[WORK REQUIRED]:
Each entry below should be returned exactly as is, with the pictures removed.
[AVAILABLE DATA — start]
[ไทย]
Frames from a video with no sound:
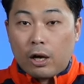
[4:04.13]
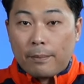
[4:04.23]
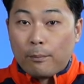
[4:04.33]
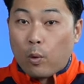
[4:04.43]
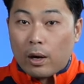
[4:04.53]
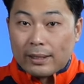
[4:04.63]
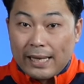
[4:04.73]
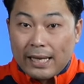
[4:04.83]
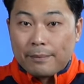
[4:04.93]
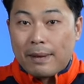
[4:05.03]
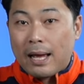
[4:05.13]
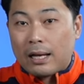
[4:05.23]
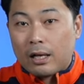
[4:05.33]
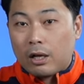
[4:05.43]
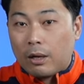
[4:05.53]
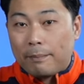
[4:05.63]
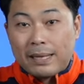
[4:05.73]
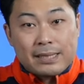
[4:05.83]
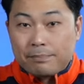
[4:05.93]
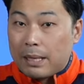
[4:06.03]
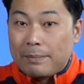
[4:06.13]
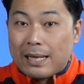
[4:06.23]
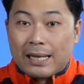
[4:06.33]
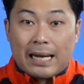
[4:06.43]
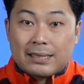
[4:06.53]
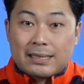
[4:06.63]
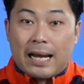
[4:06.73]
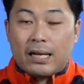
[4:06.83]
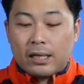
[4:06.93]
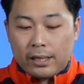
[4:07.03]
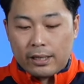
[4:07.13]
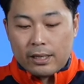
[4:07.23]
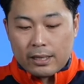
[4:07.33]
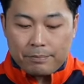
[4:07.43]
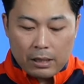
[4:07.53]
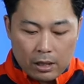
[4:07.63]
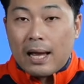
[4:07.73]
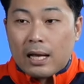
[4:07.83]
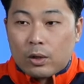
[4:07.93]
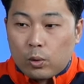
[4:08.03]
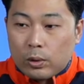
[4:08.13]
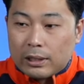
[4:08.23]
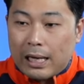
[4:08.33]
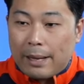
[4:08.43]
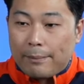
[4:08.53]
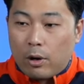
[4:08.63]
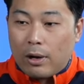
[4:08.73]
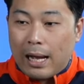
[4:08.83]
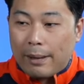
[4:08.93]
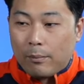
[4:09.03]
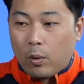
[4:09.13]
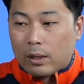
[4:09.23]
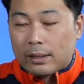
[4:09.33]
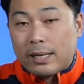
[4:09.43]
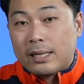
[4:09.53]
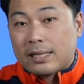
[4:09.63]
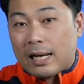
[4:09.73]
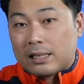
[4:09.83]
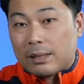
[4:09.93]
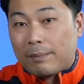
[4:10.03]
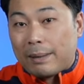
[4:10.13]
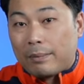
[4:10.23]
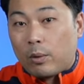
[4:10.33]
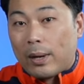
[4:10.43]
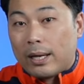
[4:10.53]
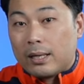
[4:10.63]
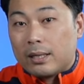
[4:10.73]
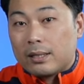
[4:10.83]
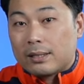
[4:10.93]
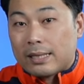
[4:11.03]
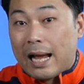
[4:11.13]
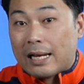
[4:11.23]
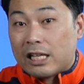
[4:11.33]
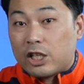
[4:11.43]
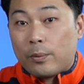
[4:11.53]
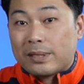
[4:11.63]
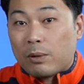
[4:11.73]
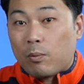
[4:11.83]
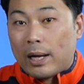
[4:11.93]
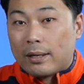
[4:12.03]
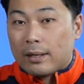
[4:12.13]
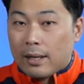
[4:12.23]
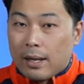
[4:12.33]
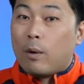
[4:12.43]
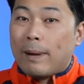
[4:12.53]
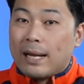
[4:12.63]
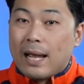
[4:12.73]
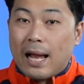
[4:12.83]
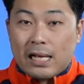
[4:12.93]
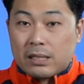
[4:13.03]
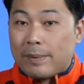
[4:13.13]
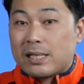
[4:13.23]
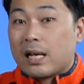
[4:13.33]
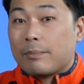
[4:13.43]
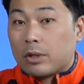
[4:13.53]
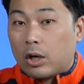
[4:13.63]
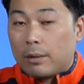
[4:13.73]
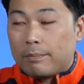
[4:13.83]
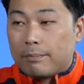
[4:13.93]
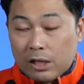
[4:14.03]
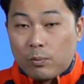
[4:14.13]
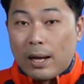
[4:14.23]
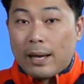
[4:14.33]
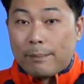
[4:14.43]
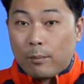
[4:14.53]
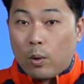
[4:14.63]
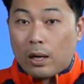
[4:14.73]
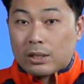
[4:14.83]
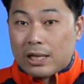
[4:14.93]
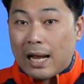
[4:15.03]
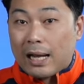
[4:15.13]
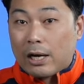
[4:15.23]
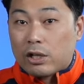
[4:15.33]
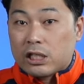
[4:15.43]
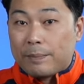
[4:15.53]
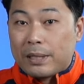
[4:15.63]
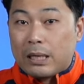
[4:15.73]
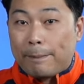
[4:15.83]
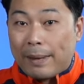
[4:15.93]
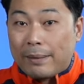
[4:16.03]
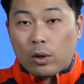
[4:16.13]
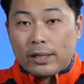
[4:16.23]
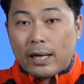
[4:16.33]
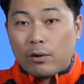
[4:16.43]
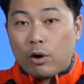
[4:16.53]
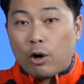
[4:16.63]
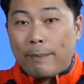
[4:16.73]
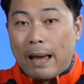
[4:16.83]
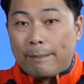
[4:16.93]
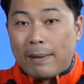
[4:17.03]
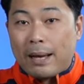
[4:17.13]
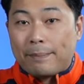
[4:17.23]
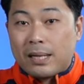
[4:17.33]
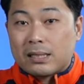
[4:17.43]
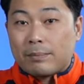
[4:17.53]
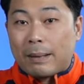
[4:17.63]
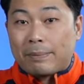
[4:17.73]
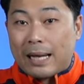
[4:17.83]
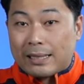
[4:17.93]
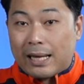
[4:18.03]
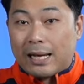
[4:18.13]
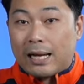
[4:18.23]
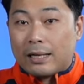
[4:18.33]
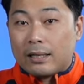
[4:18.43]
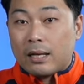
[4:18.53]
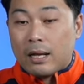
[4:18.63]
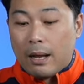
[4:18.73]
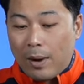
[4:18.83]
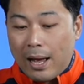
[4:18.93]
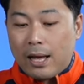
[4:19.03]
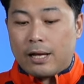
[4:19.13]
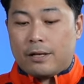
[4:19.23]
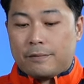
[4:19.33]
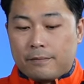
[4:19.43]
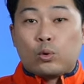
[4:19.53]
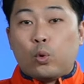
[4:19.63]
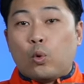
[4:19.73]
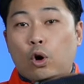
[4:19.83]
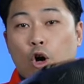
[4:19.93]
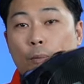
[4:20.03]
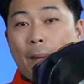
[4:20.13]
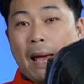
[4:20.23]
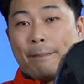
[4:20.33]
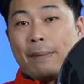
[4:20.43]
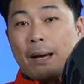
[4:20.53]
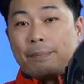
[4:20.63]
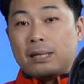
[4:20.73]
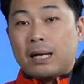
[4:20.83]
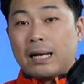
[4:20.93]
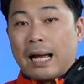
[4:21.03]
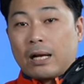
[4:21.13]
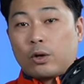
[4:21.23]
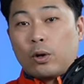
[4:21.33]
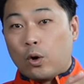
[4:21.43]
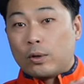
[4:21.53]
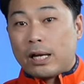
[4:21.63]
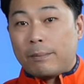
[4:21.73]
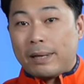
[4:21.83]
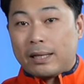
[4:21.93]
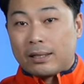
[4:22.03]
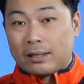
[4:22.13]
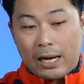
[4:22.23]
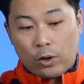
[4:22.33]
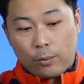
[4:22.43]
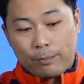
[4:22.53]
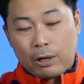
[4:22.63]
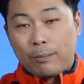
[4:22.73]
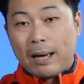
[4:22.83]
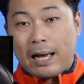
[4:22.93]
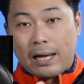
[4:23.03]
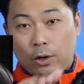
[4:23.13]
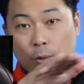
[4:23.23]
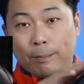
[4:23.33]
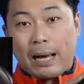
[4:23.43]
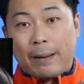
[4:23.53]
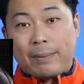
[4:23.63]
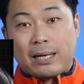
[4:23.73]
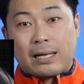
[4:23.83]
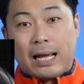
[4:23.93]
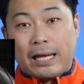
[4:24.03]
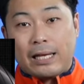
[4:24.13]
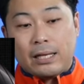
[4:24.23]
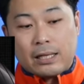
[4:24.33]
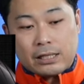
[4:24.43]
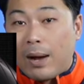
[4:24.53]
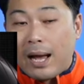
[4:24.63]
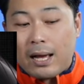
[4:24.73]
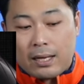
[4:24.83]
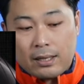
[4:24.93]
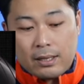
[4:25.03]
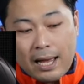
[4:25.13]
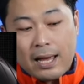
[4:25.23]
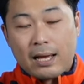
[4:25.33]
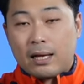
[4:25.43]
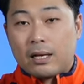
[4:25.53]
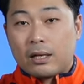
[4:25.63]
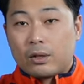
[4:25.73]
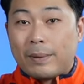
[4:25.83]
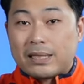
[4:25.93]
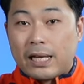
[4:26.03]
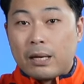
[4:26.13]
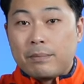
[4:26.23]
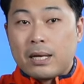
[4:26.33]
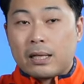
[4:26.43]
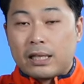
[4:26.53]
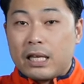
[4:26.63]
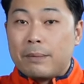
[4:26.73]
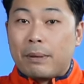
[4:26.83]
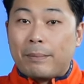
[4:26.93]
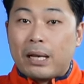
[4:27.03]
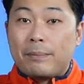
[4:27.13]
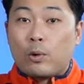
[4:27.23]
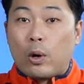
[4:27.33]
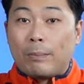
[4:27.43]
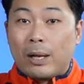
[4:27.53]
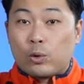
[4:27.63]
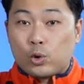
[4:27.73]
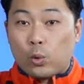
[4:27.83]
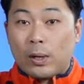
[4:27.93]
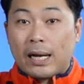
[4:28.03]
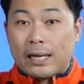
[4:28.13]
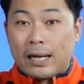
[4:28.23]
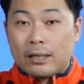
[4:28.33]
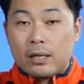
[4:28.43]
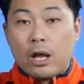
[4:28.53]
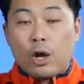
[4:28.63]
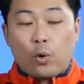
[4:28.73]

แล้วก็หมวกนิ่งมากแล้วก็ไม่มีอาการสายเลยนะครับถ้าคุณกำลังมองหาหมวกที่จะสำหรับเอาไว้ใช้งานในชีวิตประจำวันหมวกใบนี้อาจจะไม่ใช่คำตอบอย่าลืมว่าหมวก Shark Aeron GP เป็นหมวกที่เขาออกแบบมาเพื่อสำหรับการแข่งขันแปลว่าเขาถูกออกแบบมาเพื่อหลัก Aerodynamic เวลาลมเข้ามาลมผ่านไปทางไหนแปลว่าถ้าคุณเอามาใช้ในเมืองที่มันไม่ได้มีความเร็วสูงขนาดนั้น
[AVAILABLE DATA — finish]
[EXERCISE ANSWER]:
[ไทย]
Frames from a video with no sound:
[4:04.13]
[4:04.23]
[4:04.33]
[4:04.43]
[4:04.53]
[4:04.63]
[4:04.73]
[4:04.83]
[4:04.93]
[4:05.03]
[4:05.13]
[4:05.23]
[4:05.33]
[4:05.43]
[4:05.53]
[4:05.63]
[4:05.73]
[4:05.83]
[4:05.93]
[4:06.03]
[4:06.13]
[4:06.23]
[4:06.33]
[4:06.43]
[4:06.53]
[4:06.63]
[4:06.73]
[4:06.83]
[4:06.93]
[4:07.03]
[4:07.13]
[4:07.23]
[4:07.33]
[4:07.43]
[4:07.53]
[4:07.63]
[4:07.73]
[4:07.83]
[4:07.93]
[4:08.03]
[4:08.13]
[4:08.23]
[4:08.33]
[4:08.43]
[4:08.53]
[4:08.63]
[4:08.73]
[4:08.83]
[4:08.93]
[4:09.03]
[4:09.13]
[4:09.23]
[4:09.33]
[4:09.43]
[4:09.53]
[4:09.63]
[4:09.73]
[4:09.83]
[4:09.93]
[4:10.03]
[4:10.13]
[4:10.23]
[4:10.33]
[4:10.43]
[4:10.53]
[4:10.63]
[4:10.73]
[4:10.83]
[4:10.93]
[4:11.03]
[4:11.13]
[4:11.23]
[4:11.33]
[4:11.43]
[4:11.53]
[4:11.63]
[4:11.73]
[4:11.83]
[4:11.93]
[4:12.03]
[4:12.13]
[4:12.23]
[4:12.33]
[4:12.43]
[4:12.53]
[4:12.63]
[4:12.73]
[4:12.83]
[4:12.93]
[4:13.03]
[4:13.13]
[4:13.23]
[4:13.33]
[4:13.43]
[4:13.53]
[4:13.63]
[4:13.73]
[4:13.83]
[4:13.93]
[4:14.03]
[4:14.13]
[4:14.23]
[4:14.33]
[4:14.43]
[4:14.53]
[4:14.63]
[4:14.73]
[4:14.83]
[4:14.93]
[4:15.03]
[4:15.13]
[4:15.23]
[4:15.33]
[4:15.43]
[4:15.53]
[4:15.63]
[4:15.73]
[4:15.83]
[4:15.93]
[4:16.03]
[4:16.13]
[4:16.23]
[4:16.33]
[4:16.43]
[4:16.53]
[4:16.63]
[4:16.73]
[4:16.83]
[4:16.93]
[4:17.03]
[4:17.13]
[4:17.23]
[4:17.33]
[4:17.43]
[4:17.53]
[4:17.63]
[4:17.73]
[4:17.83]
[4:17.93]
[4:18.03]
[4:18.13]
[4:18.23]
[4:18.33]
[4:18.43]
[4:18.53]
[4:18.63]
[4:18.73]
[4:18.83]
[4:18.93]
[4:19.03]
[4:19.13]
[4:19.23]
[4:19.33]
[4:19.43]
[4:19.53]
[4:19.63]
[4:19.73]
[4:19.83]
[4:19.93]
[4:20.03]
[4:20.13]
[4:20.23]
[4:20.33]
[4:20.43]
[4:20.53]
[4:20.63]
[4:20.73]
[4:20.83]
[4:20.93]
[4:21.03]
[4:21.13]
[4:21.23]
[4:21.33]
[4:21.43]
[4:21.53]
[4:21.63]
[4:21.73]
[4:21.83]
[4:21.93]
[4:22.03]
[4:22.13]
[4:22.23]
[4:22.33]
[4:22.43]
[4:22.53]
[4:22.63]
[4:22.73]
[4:22.83]
[4:22.93]
[4:23.03]
[4:23.13]
[4:23.23]
[4:23.33]
[4:23.43]
[4:23.53]
[4:23.63]
[4:23.73]
[4:23.83]
[4:23.93]
[4:24.03]
[4:24.13]
[4:24.23]
[4:24.33]
[4:24.43]
[4:24.53]
[4:24.63]
[4:24.73]
[4:24.83]
[4:24.93]
[4:25.03]
[4:25.13]
[4:25.23]
[4:25.33]
[4:25.43]
[4:25.53]
[4:25.63]
[4:25.73]
[4:25.83]
[4:25.93]
[4:26.03]
[4:26.13]
[4:26.23]
[4:26.33]
[4:26.43]
[4:26.53]
[4:26.63]
[4:26.73]
[4:26.83]
[4:26.93]
[4:27.03]
[4:27.13]
[4:27.23]
[4:27.33]
[4:27.43]
[4:27.53]
[4:27.63]
[4:27.73]
[4:27.83]
[4:27.93]
[4:28.03]
[4:28.13]
[4:28.23]
[4:28.33]
[4:28.43]
[4:28.53]
[4:28.63]
[4:28.73]

แล้วก็หมวกนิ่งมากแล้วก็ไม่มีอาการสายเลยนะครับถ้าคุณกำลังมองหาหมวกที่จะสำหรับเอาไว้ใช้งานในชีวิตประจำวันหมวกใบนี้อาจจะไม่ใช่คำตอบอย่าลืมว่าหมวก Shark Aeron GP เป็นหมวกที่เขาออกแบบมาเพื่อสำหรับการแข่งขันแปลว่าเขาถูกออกแบบมาเพื่อหลัก Aerodynamic เวลาลมเข้ามาลมผ่านไปทางไหนแปลว่าถ้าคุณเอามาใช้ในเมืองที่มันไม่ได้มีความเร็วสูงขนาดนั้น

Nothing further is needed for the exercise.